Accumulation of tau is observed in dementia, with human tau displaying 6 isoforms grouped by whether they display either 3 or 4 C-terminal repeat domains (3R or 4R) and exhibit no (0N), one (1N) or two (2N) N terminal repeats. Overexpression of 4R0N-tau in rat hippocampal slices enhanced the L-type calcium (Ca) current-dependent components of the medium and slow afterhyperpolarizations (AHPs). Overexpression of both 4R0N-tau and 4R2N-tau augmented Ca1.2-mediated L-type currents when expressed in tsA-201 cells, an effect not observed with the third 4R isoform, 4R1N-tau. Current enhancement was only observed when the pore-forming subunit was co-expressed with Caβ3 and not Caβ2a subunits. Non-stationary noise analysis indicated that enhanced Ca channel current arose from a larger number of functional channels. 4R0N-tau and Caβ3 were found to be physically associated by co-immunoprecipitation.
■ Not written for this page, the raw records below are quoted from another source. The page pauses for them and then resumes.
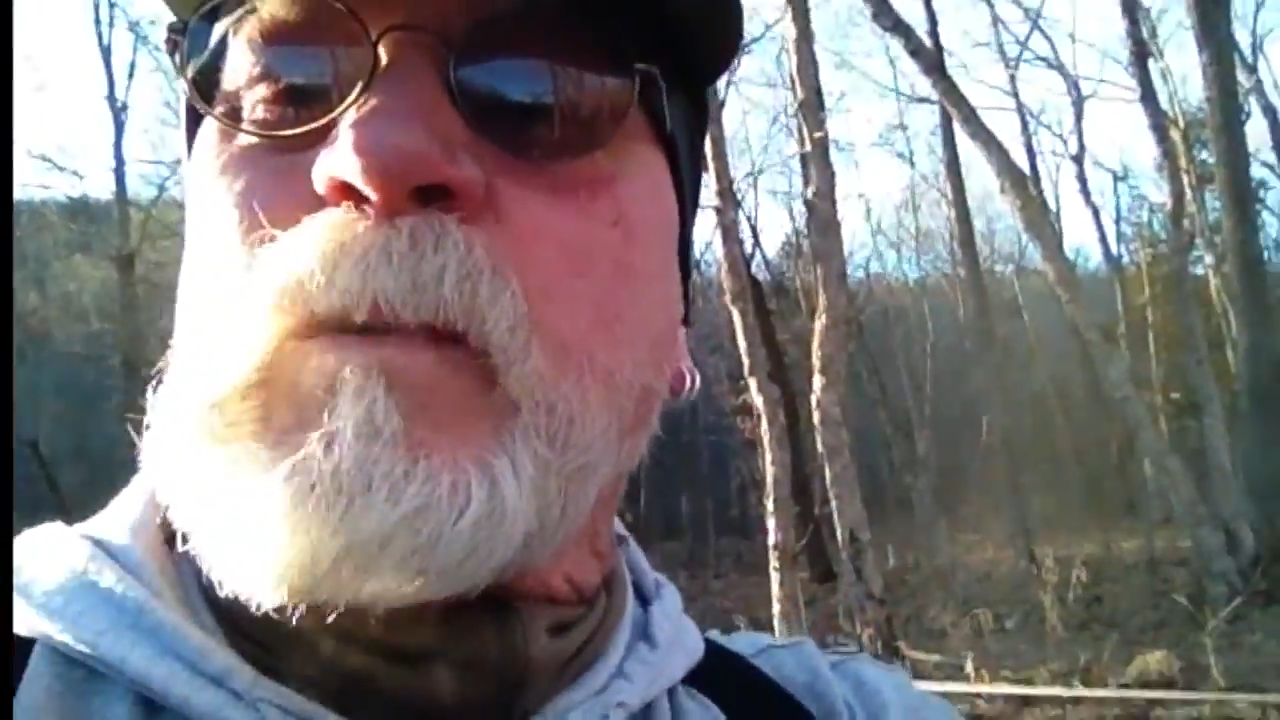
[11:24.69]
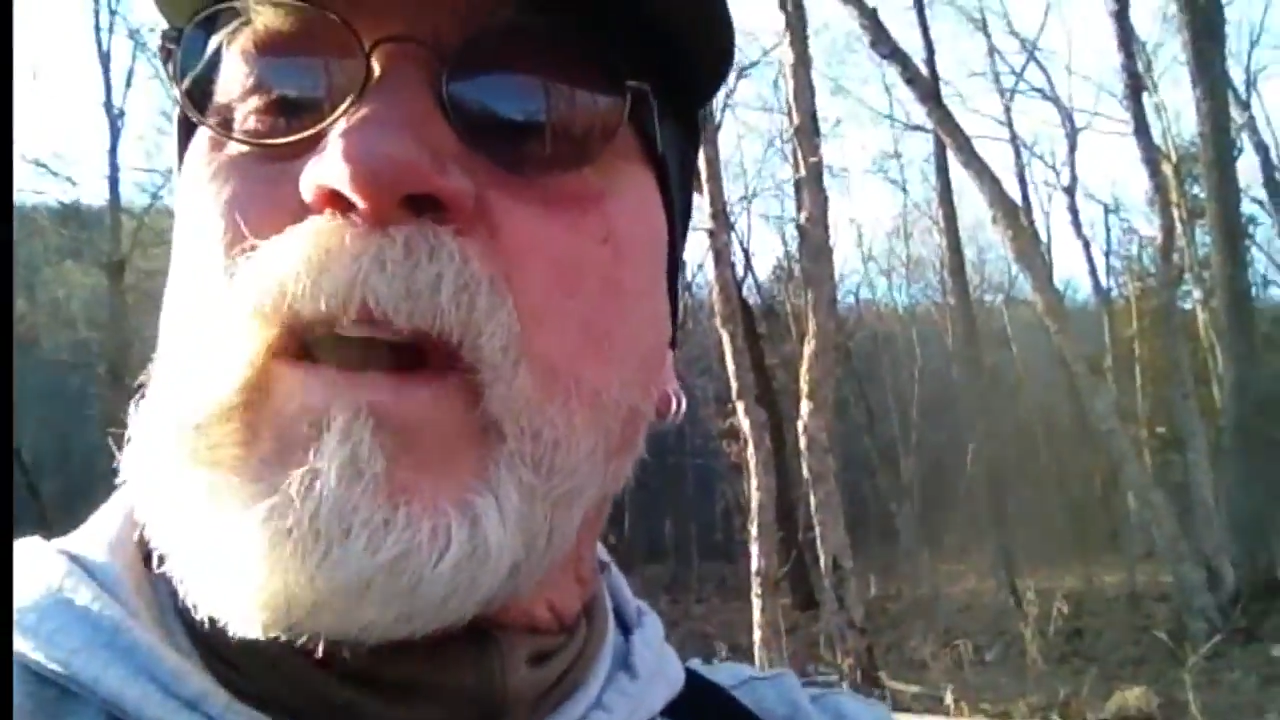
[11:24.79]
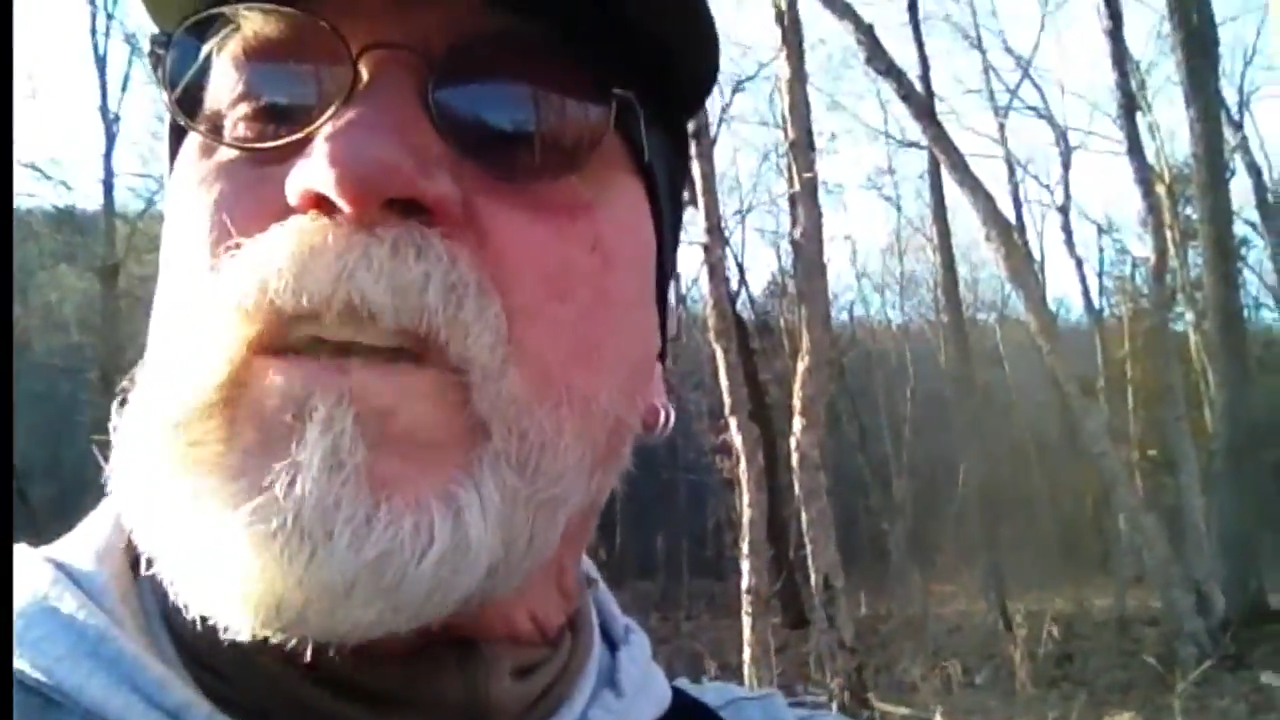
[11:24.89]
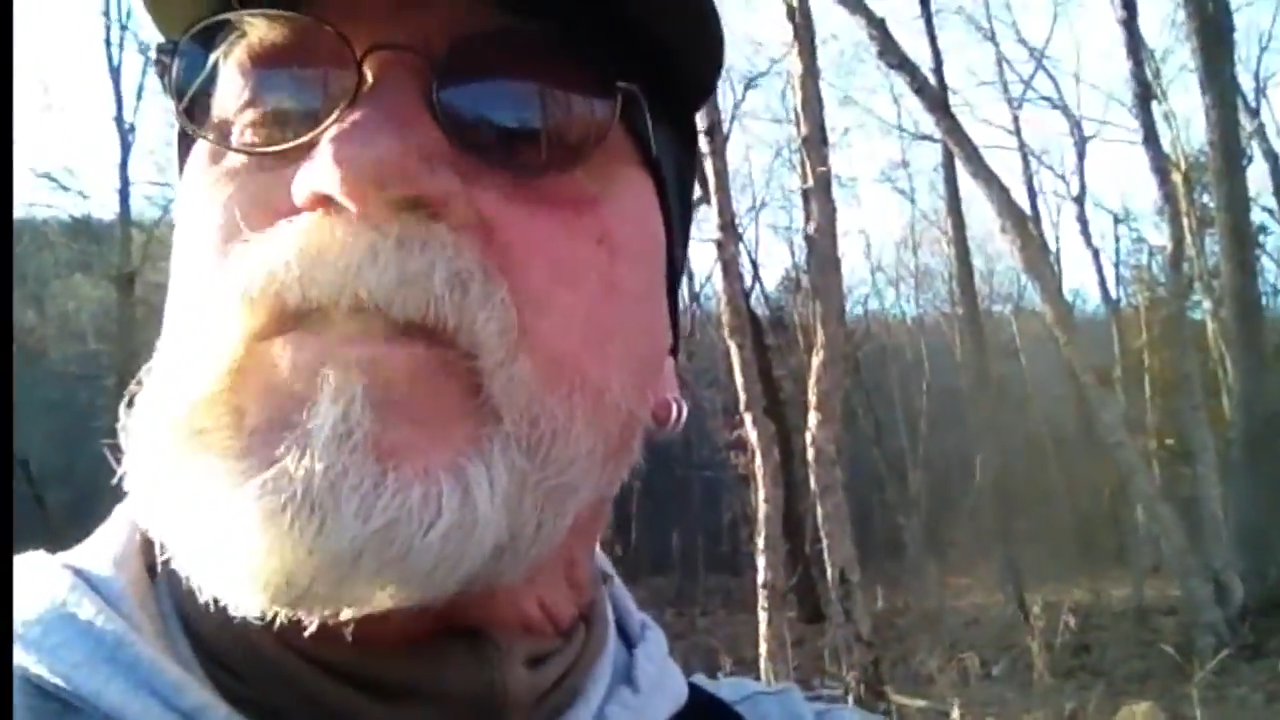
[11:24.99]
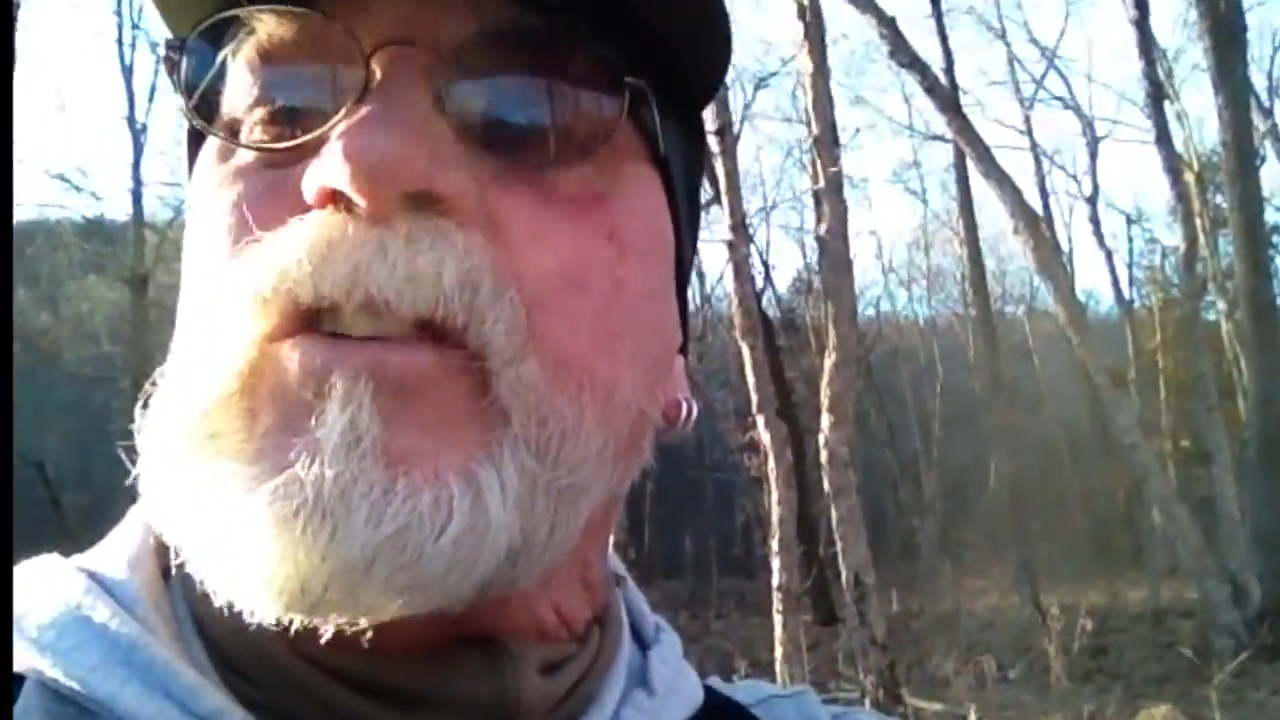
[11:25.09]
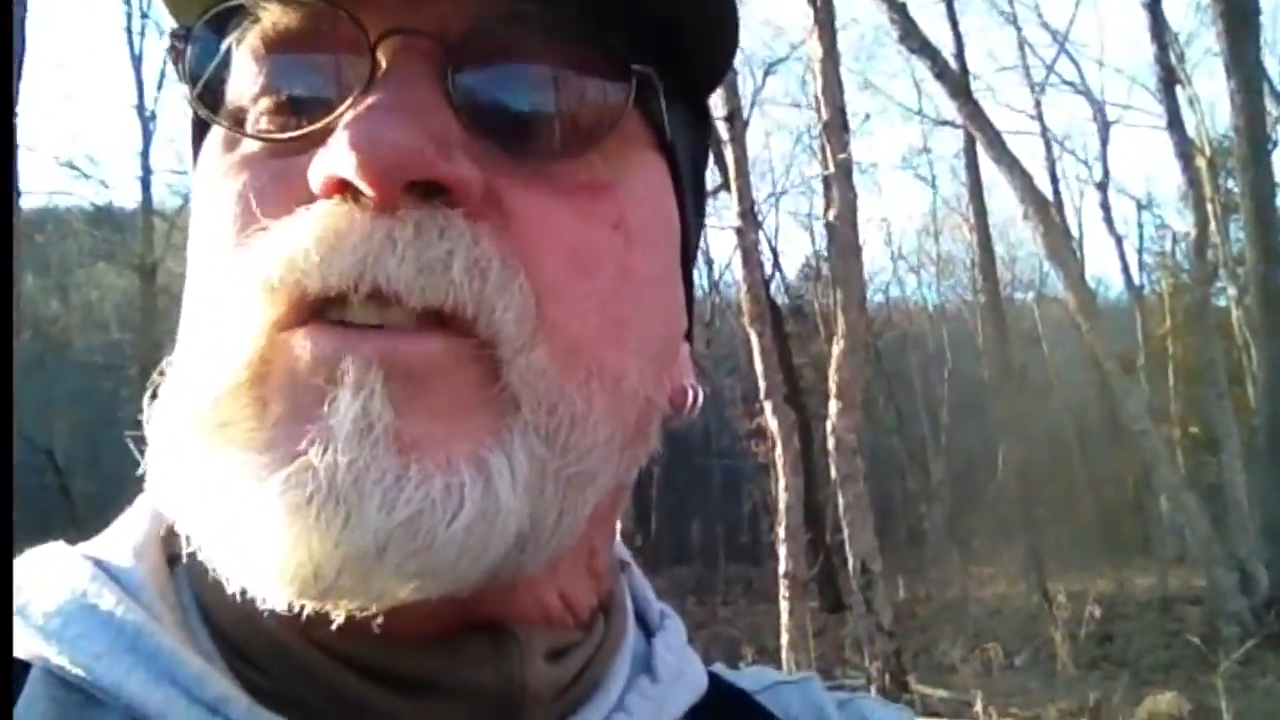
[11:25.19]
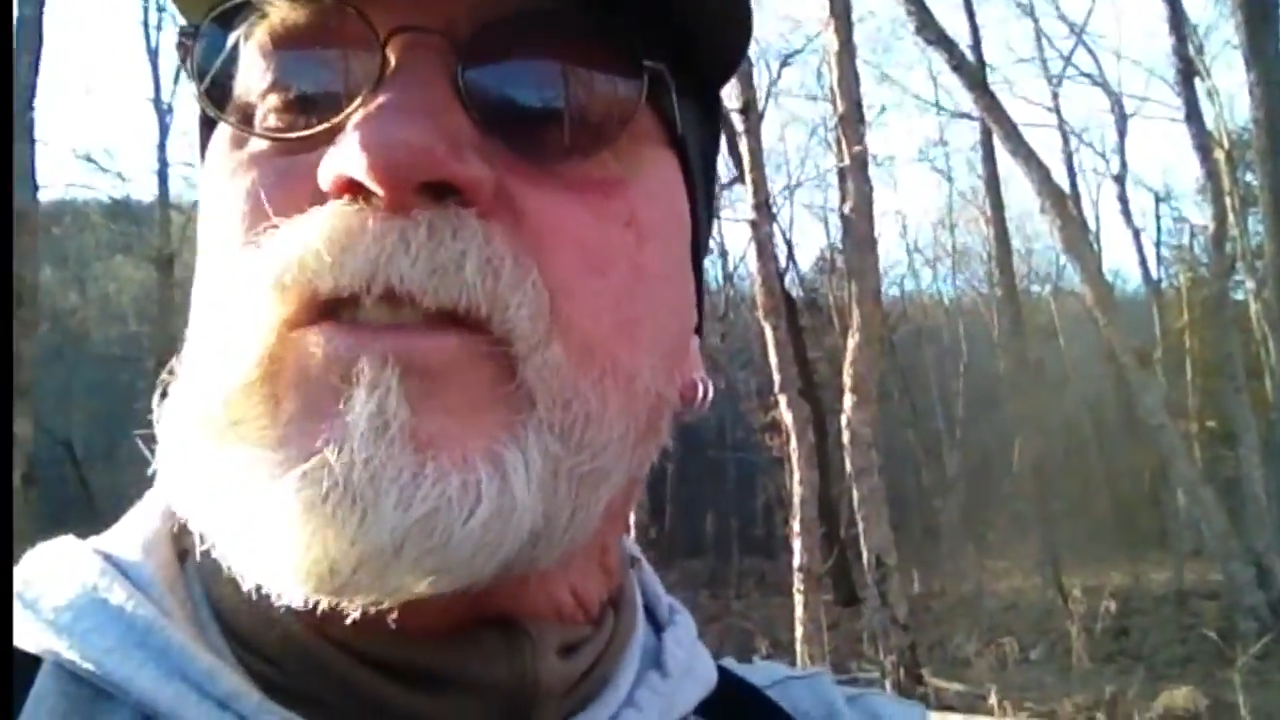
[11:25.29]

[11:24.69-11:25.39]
around so you can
In contrast, the 4R1N-tau isoform that did not augment expressed macroscopic L-type Ca current exhibited greatly reduced binding to Caβ3. These data suggest that physical association between tau and the Caβ3 subunit stabilises functional L-type channels in the membrane, increasing channel number and Ca influx. Enhancing the Ca-dependent component of AHPs would produce cognitive impairment that underlie those seen in the early phases of tauopathies.